About a month ago Jack had been playing in his room for a little bit when we heard his patented "MMMWHAAAAAHHH!!!" (interpreted as: I'm the oldest of five, but I'm going to do my darnedest to sound like the youngest. Also, I'm going to run from my room so fast it will take me about two minutes and ten "Umm's" before I remember what was bothering me. Also, I'm going to need to go potty.)
"What's the matter buddy?"
"MY TOOTH IS BROKE!"
"Let's see." This is when I see his tooth moving back and forth slightly and in it's first stages of falling out.
This is when you have a choice as a parent and it seems like I have two options here. First, which is in fact a non-realistic option, but the easiest would be for me to say:
"Huh, how about that. I've got no clue buddy. Maybe it'll go back to normal if you leave it alone."
The second option is for me to step up as his dad and actually explain to him what's going on (which for me is like 90% of the time the absolute wrong thing to say).
So I sit him down (that works all the time for TV dads!) and tell him this is part of growing up. He'll lose his baby teeth and get his very own adult teeth like mommy and daddy have. When his tooth does fall out he can put it under his pillow and he'll get money for it that he can spend on something he wants.
Man, I was on it! Stephen Douglas and Heathcliff Huxtable look out for I am about to take the lazy-boy throne of fatherhood and join you in the life-changing father-son talk annals of history!
So a couple of weeks go by and this kid is cool as can be. He's actually excited about his tooth falling out, he talks about it all the time. (and with what little climax I've built, you can insert a "or so I thought" right about here: ________________ ).
As luck would have it I was not there that fateful night. I have an accountability group from my church that meets once a week and as I was meeting with the group when I got the first text. It read:
"Jack's tooth just fell out".
My reaction was "Ah, that sucks, I wish I could have been there". But then the next text came...
"Everything you told him about his tooth backfired."
Now, I bet your saying to yourself how could that possibly backfire (then you are as hopeless as me my friend, and Dr. Huxtable is laughing at us both from TV Land...)

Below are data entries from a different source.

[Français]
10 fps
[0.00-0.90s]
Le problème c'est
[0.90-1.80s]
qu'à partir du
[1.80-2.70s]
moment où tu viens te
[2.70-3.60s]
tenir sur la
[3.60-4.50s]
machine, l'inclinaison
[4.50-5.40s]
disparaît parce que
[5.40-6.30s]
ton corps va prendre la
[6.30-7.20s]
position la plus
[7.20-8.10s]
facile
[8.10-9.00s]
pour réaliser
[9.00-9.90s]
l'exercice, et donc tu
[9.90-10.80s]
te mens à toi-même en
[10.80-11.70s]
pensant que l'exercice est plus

Jack's interpretation of his tooth falling out went something like this:
"Does this mean all my teeth are going to fall out tonight? And if that happens will all my adult teeth grow in!? My mouth is too small how will I ever eat again!!?? I don't want to grow-up tonight!!! I DON'T WANT MY HAIR TO TURN BROWN!!! I DON'T WANT TO BE A DADDY YET I'M TOO YOUNG!!!!
Now to explain the brown hair bit, my hair is brown, so naturally when you lose your teeth and become an adult your hair changes color to your father's hair color and you instantly become a daddy. I don't know how this happens in Jack's mind I just know it was VERY real to him and so VERY real to us.
The look I received from my wife when I got home that night instantly vaporized me. However, as it turns out when you're vaporized it's easy to play the role of the tooth fairy and leave money under a child's pillow, who will apparently need all the cash he can get as he will be a daddy without a job in the morning.
Jack was ecstatic the next morning to find his money for his tooth, and in another twist, he keeps finding money under his pillow... Ever since he received his payment for this fallen enamel there has been loose change consistently showing up under his pillow. Now, either my son is finding change left around the house and adding to his collection of coin, or the tooth fairy has taken pity on him and has been trying to lift his spirits monetarily. I'm cutting my losses and going with the tooth fairy.